Morgan A G, Burden R P
Br Med J (Clin Res Ed). 1986 Oct 11;293(6552):935-7. doi: 10.1136/bmj.293.6552.935.
Experience in the use of continuous ambulatory peritoneal dialysis (CAPD) for the treatment of end stage renal failure in Nottingham was reviewed. During six years 150 patients aged from 11 to 73 received this type of treatment. At three years patient actuarial survival was 69% and CAPD technique survival was 41%. Although CAPD was satisfactory as a first treatment for many patients, its long term use was possible in only a few. Actuarial survival of patients who changed to haemodialysis was 64% at one year after the change, suggesting that unsuccessful CAPD increased the risk of death. Hospital haemodialysis was the only suitable form of treatment for most patients in whom CAPD had been abandoned. British renal units have adopted CAPD to a much greater extent than those in Europe, but care in the selection of patients is necessary to reduce mortality, and many patients may eventually need hospital haemodialysis. Greater numbers of hospital haemodialysis places will probably have to be made available to meet this extra demand.

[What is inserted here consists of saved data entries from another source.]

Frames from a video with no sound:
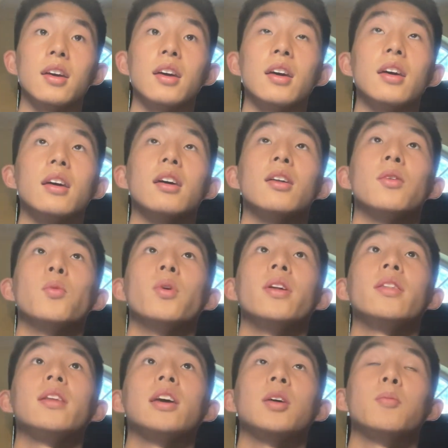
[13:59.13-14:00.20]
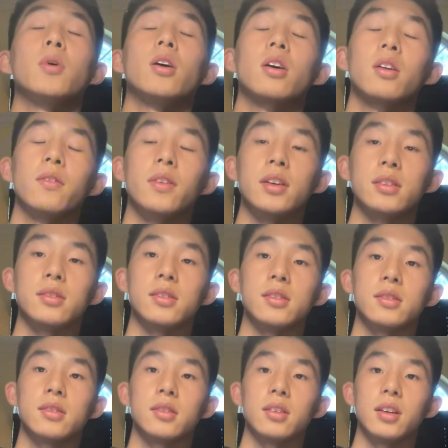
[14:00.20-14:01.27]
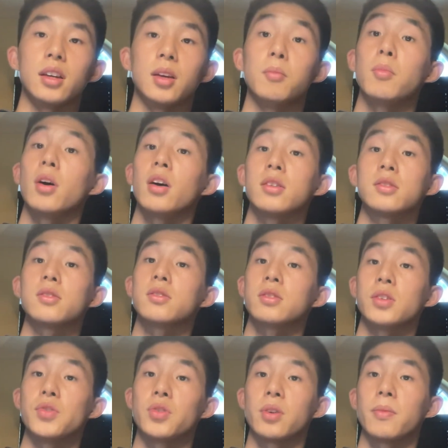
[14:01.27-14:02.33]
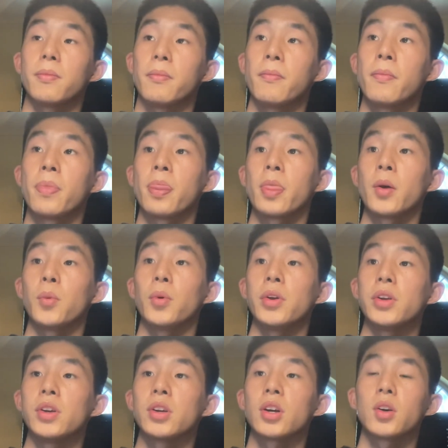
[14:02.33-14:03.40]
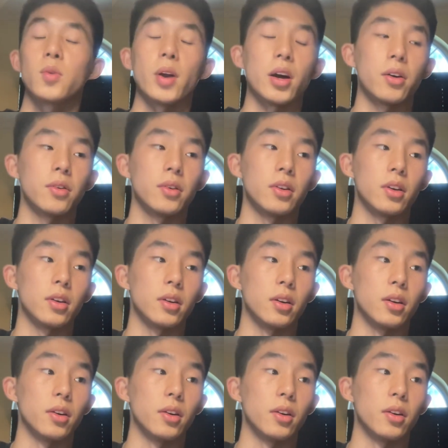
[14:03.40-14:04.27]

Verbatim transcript: And one thing a part of this is imposter syndrome. When you're around uh,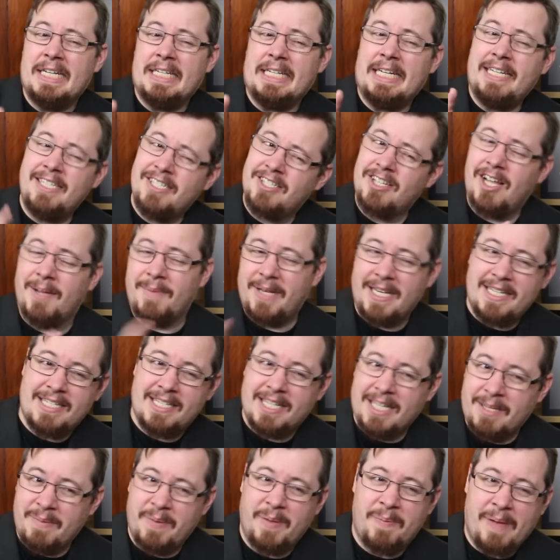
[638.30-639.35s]
edge alignment
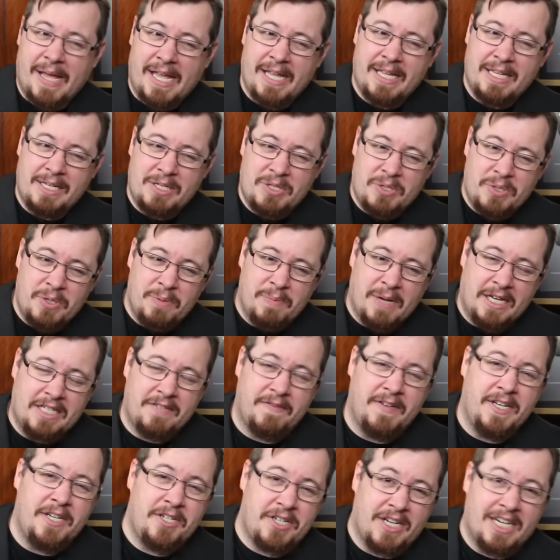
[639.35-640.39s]
isn't going to be paying too much
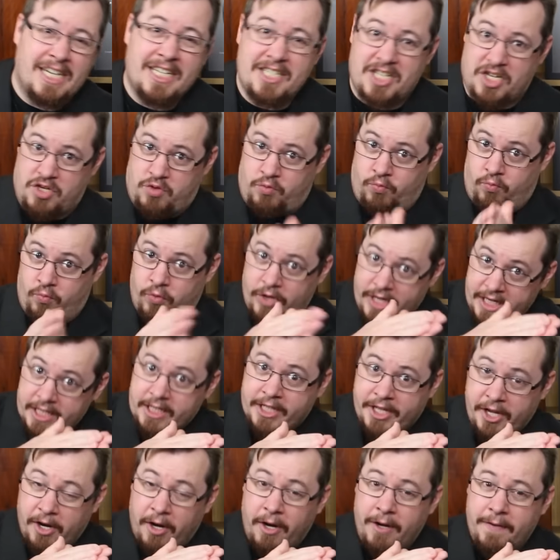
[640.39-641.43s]
of an issue unless it's
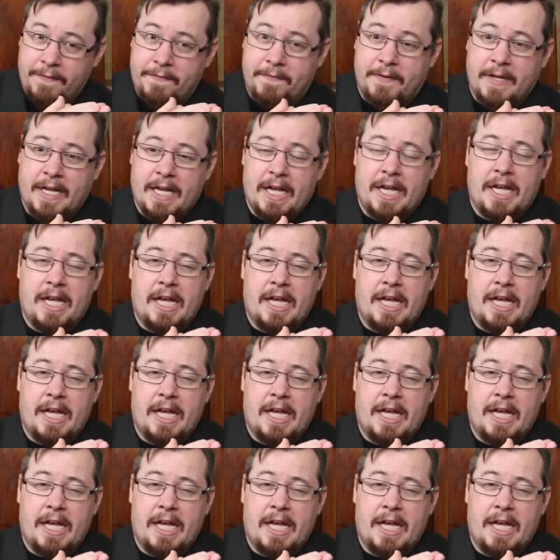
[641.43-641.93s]
really off.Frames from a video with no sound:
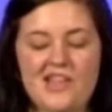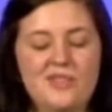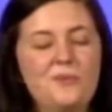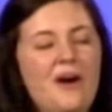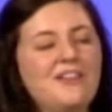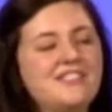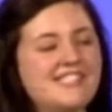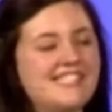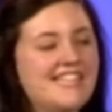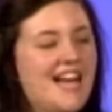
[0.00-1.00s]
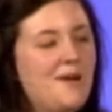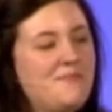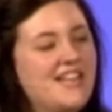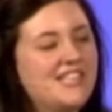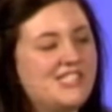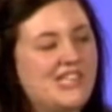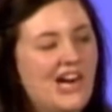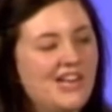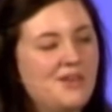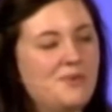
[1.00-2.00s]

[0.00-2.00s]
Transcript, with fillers: The Walt Disney Company started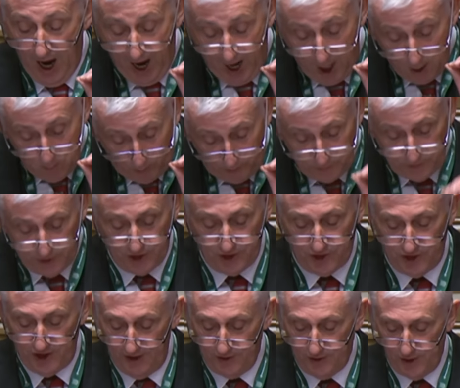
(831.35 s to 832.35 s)
I want to
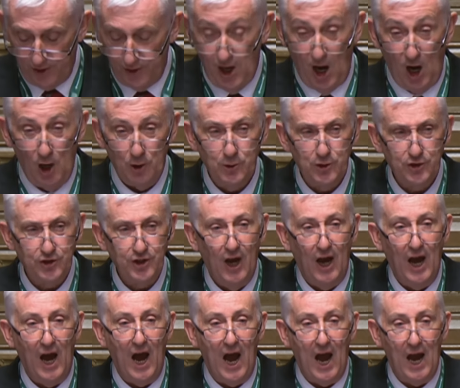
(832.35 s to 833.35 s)
say to the House,
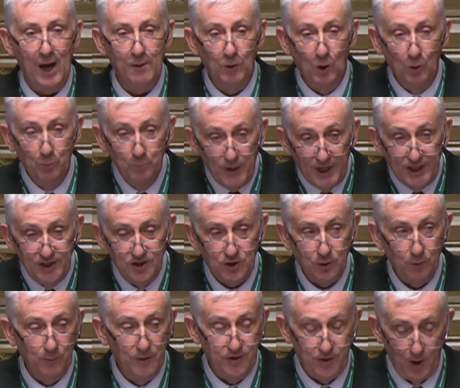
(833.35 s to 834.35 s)
I will meet
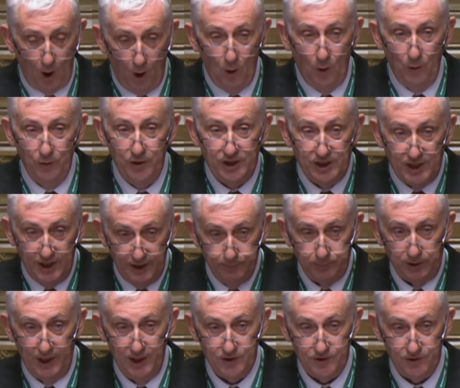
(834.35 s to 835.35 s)
with all the key
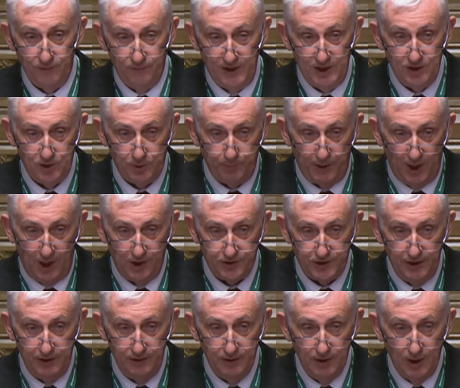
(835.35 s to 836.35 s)
players of each
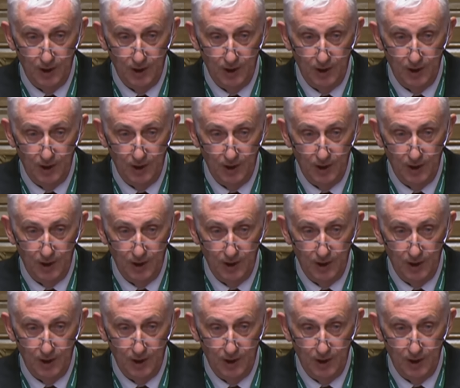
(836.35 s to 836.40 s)
party.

回顾了诺丁汉使用持续性非卧床腹膜透析(CAPD)治疗终末期肾衰竭的经验。在六年期间,150名年龄在11岁至73岁之间的患者接受了这种治疗。三年时患者的精算生存率为69%,CAPD技术生存率为41%。尽管CAPD对许多患者作为初始治疗是令人满意的,但只有少数患者能够长期使用。改为血液透析的患者在改变治疗后的一年精算生存率为64%,这表明CAPD治疗失败会增加死亡风险。医院血液透析是大多数放弃CAPD治疗的患者唯一合适的治疗方式。英国的肾脏治疗单位比欧洲的单位更多地采用了CAPD,但在患者选择上需要谨慎以降低死亡率,而且许多患者最终可能需要医院血液透析。可能需要提供更多的医院血液透析床位来满足这一额外需求。